Multistack International to Sell Assets to Willing Y Limited and Seek New Business
Multistack International Limited (ASX:MSI) has agreed in principle to sell all its assets and liabilities to Hong Kong-based Willing Y Limited, marking a significant strategic shift as MSI plans to discontinue its current business and explore new opportunities.
- MSI to sell all assets and liabilities to Willing Y Limited
- Current business discontinued due to ongoing losses and capital constraints
- Transaction subject to shareholder approval, expert report, and regulatory conditions
- MSI to retain a small net asset position post-sale and seek new business activities
- Completion targeted by end of June 2026
Strategic Asset Sale and Business Discontinuation
Multistack International Limited (ASX:MSI) has announced an agreement in principle to sell all of its assets and liabilities to Willing Y Limited (WYL), a Hong Kong-based company focused on exporting air conditioning components from China and expanding into the Australian and New Zealand markets. This move follows MSI's ongoing commercial challenges, with the Board concluding that continuing the business in its current form is no longer viable without significant capital injection beyond the company's means.

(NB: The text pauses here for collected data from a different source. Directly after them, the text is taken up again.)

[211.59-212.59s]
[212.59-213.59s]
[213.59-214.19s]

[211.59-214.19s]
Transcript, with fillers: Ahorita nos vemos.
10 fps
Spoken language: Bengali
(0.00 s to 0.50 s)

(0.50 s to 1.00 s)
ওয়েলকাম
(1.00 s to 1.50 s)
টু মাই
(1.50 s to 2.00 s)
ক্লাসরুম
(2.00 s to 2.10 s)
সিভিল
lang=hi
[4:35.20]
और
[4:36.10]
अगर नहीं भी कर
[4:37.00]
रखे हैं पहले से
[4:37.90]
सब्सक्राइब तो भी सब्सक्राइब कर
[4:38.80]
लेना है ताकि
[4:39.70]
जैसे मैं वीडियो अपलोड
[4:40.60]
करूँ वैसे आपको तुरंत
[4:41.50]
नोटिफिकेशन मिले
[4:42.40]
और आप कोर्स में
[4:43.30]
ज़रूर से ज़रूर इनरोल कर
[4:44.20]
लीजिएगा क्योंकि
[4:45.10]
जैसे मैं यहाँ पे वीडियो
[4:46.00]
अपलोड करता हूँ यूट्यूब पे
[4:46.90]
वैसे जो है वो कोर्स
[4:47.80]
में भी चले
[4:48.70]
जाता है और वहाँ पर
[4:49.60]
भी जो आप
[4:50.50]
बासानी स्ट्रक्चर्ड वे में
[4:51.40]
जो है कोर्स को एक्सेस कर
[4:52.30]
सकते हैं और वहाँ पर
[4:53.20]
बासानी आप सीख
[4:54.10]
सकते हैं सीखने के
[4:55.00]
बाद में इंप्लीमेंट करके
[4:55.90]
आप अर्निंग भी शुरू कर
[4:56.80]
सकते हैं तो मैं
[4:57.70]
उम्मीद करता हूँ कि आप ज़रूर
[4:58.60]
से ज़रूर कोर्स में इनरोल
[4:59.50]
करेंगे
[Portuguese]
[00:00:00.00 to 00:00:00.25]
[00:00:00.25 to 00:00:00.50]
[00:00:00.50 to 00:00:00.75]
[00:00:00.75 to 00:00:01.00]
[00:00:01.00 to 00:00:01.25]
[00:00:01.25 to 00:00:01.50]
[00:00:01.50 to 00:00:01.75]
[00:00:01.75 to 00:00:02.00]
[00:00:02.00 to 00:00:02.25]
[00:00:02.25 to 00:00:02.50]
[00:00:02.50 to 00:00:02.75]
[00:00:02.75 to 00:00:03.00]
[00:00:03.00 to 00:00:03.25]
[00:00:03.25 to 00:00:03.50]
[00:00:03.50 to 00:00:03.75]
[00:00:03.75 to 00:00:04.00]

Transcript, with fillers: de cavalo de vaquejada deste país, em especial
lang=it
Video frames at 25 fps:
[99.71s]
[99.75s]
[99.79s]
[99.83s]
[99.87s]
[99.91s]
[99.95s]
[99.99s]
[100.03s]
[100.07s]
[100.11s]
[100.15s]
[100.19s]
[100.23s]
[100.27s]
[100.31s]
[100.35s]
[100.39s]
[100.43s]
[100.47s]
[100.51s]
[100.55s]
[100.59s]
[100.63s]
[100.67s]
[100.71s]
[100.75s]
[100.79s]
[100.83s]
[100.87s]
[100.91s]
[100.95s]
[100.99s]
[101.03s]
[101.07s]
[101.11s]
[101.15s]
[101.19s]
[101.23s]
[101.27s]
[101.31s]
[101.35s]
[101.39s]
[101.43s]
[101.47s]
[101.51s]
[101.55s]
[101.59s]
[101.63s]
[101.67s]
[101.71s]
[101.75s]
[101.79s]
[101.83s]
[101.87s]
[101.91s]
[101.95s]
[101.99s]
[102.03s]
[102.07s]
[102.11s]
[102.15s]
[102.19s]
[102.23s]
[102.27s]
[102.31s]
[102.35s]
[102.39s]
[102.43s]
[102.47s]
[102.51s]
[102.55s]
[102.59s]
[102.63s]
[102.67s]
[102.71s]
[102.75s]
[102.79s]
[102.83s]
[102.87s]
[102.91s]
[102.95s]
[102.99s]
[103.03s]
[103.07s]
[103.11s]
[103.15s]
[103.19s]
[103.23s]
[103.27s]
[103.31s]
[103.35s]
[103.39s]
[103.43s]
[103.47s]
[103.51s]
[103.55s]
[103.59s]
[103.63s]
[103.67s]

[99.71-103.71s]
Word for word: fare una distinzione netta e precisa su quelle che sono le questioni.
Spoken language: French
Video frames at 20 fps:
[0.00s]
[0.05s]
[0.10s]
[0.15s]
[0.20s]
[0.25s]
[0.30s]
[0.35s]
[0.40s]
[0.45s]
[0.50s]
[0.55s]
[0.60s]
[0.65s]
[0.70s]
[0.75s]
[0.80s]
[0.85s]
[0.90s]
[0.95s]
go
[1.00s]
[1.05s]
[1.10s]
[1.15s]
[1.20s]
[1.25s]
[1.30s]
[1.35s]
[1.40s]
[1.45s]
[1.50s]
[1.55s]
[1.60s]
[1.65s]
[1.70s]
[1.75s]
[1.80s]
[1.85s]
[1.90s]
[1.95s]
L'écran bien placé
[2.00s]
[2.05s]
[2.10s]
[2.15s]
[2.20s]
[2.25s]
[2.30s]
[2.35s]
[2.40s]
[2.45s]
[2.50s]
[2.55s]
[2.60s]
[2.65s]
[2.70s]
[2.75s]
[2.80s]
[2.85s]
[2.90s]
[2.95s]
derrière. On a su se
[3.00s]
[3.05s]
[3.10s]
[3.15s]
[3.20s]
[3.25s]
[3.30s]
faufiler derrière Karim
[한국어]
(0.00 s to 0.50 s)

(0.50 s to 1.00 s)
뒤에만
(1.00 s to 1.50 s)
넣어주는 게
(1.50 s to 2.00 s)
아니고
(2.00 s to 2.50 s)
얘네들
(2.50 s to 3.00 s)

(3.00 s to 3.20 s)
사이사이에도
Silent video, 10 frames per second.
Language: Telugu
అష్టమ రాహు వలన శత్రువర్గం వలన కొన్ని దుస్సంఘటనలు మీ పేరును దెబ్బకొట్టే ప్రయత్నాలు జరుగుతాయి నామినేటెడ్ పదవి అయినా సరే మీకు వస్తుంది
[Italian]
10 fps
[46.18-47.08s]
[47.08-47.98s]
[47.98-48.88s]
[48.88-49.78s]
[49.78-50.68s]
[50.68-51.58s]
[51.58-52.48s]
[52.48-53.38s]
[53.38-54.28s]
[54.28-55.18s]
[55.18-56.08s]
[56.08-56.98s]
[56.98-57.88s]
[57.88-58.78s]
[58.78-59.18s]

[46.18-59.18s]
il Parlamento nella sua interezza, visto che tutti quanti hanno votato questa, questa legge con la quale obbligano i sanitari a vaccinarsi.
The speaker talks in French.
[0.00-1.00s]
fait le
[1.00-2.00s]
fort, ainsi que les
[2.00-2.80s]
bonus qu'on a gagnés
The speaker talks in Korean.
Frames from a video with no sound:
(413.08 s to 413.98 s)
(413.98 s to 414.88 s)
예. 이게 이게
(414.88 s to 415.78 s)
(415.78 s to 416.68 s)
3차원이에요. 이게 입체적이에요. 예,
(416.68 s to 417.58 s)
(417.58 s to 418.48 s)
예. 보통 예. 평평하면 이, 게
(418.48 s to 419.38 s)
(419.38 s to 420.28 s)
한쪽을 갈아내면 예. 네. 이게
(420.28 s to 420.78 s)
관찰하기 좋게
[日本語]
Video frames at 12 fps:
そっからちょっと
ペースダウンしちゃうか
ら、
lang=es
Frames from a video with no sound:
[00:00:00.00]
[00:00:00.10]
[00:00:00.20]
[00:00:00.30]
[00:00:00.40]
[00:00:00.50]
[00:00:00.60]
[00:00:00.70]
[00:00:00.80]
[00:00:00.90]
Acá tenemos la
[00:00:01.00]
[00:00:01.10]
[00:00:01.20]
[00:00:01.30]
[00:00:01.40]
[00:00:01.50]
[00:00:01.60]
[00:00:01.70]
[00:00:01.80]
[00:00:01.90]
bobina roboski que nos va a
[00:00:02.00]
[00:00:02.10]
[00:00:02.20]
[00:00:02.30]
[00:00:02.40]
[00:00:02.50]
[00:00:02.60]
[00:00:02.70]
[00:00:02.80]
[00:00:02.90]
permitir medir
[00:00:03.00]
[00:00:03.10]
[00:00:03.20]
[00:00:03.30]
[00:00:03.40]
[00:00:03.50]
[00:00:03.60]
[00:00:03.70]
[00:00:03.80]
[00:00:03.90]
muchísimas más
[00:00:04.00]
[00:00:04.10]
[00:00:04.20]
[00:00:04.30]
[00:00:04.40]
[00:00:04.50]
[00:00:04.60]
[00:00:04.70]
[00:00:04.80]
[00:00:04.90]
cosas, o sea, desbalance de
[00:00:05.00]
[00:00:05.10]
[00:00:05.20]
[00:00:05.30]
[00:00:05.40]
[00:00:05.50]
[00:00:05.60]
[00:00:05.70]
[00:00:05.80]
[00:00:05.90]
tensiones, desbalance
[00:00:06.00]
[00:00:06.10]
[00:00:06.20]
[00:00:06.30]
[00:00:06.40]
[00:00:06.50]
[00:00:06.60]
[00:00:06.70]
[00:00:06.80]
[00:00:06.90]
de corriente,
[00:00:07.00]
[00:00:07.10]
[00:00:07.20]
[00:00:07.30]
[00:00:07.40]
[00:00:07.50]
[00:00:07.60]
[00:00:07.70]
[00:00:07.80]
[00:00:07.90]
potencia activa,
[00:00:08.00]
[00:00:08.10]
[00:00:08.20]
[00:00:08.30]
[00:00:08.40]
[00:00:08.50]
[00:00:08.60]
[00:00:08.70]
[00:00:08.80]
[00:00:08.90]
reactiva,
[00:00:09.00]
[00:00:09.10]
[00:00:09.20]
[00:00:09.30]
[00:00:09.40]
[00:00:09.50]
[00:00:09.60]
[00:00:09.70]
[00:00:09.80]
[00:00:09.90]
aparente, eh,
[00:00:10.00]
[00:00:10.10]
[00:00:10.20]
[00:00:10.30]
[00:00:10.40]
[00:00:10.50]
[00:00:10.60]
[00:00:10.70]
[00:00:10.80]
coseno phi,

The proposed transaction includes the sale of 100% of the shares in MSI's wholly owned subsidiary, Multistack Australia Pty Ltd, with WYL assuming the majority of MSI's liabilities. While a definitive legal agreement has yet to be signed, both parties have agreed in principle to the terms, subject to completion of formal documentation and necessary approvals.
Conditions and Timeline for Completion
The transaction remains contingent on several conditions precedent, including shareholder approval, an independent expert's report to comply with the Corporations Act and ASX Listing Rules, and any required regulatory consents. MSI intends to continue operating prudently as a going concern during this period and will maintain compliance with all ASX and reporting obligations.
The parties are targeting completion of the sale by the end of June 2026. Upon completion, MSI expects to hold a small net asset position, represented by an agreed cash amount to meet statutory liabilities over the following 12 months. During this time, the Board plans to explore new business opportunities for the company.
Context of Ongoing Financial Challenges
This announcement aligns with MSI's recent disclosures highlighting persistent operational losses and cash outflows. Despite a reported net profit of $2.26 million in 2025, this was largely driven by one-off settlement income rather than core business performance. The core trading entity continued to incur losses, prompting the Board's decision to discontinue the current business model and pursue disposal of its Australian subsidiary. MSI's cash reserves and liabilities have been under pressure, with prior reports noting a net operating cash outflow and the need to manage borrowings and related party loans carefully.
Investors following MSI's trajectory may recall the company's earlier moves to divest its Australian operations amid these financial strains, as detailed in the coverage of its $2.26 million profit masking core business struggles and strategic shift. This latest development represents a further step in MSI's strategic repositioning.
Bottom Line?
MSI's planned asset sale and business discontinuation mark a pivotal transition, but the outcome depends on multiple approvals and the company's ability to identify viable new business opportunities.
Questions in the middle?
- What new business activities will MSI pursue following the asset sale?
- How will shareholder and regulatory approvals influence the transaction timeline?
- What financial position will MSI hold post-transaction, and how will it manage ongoing liabilities?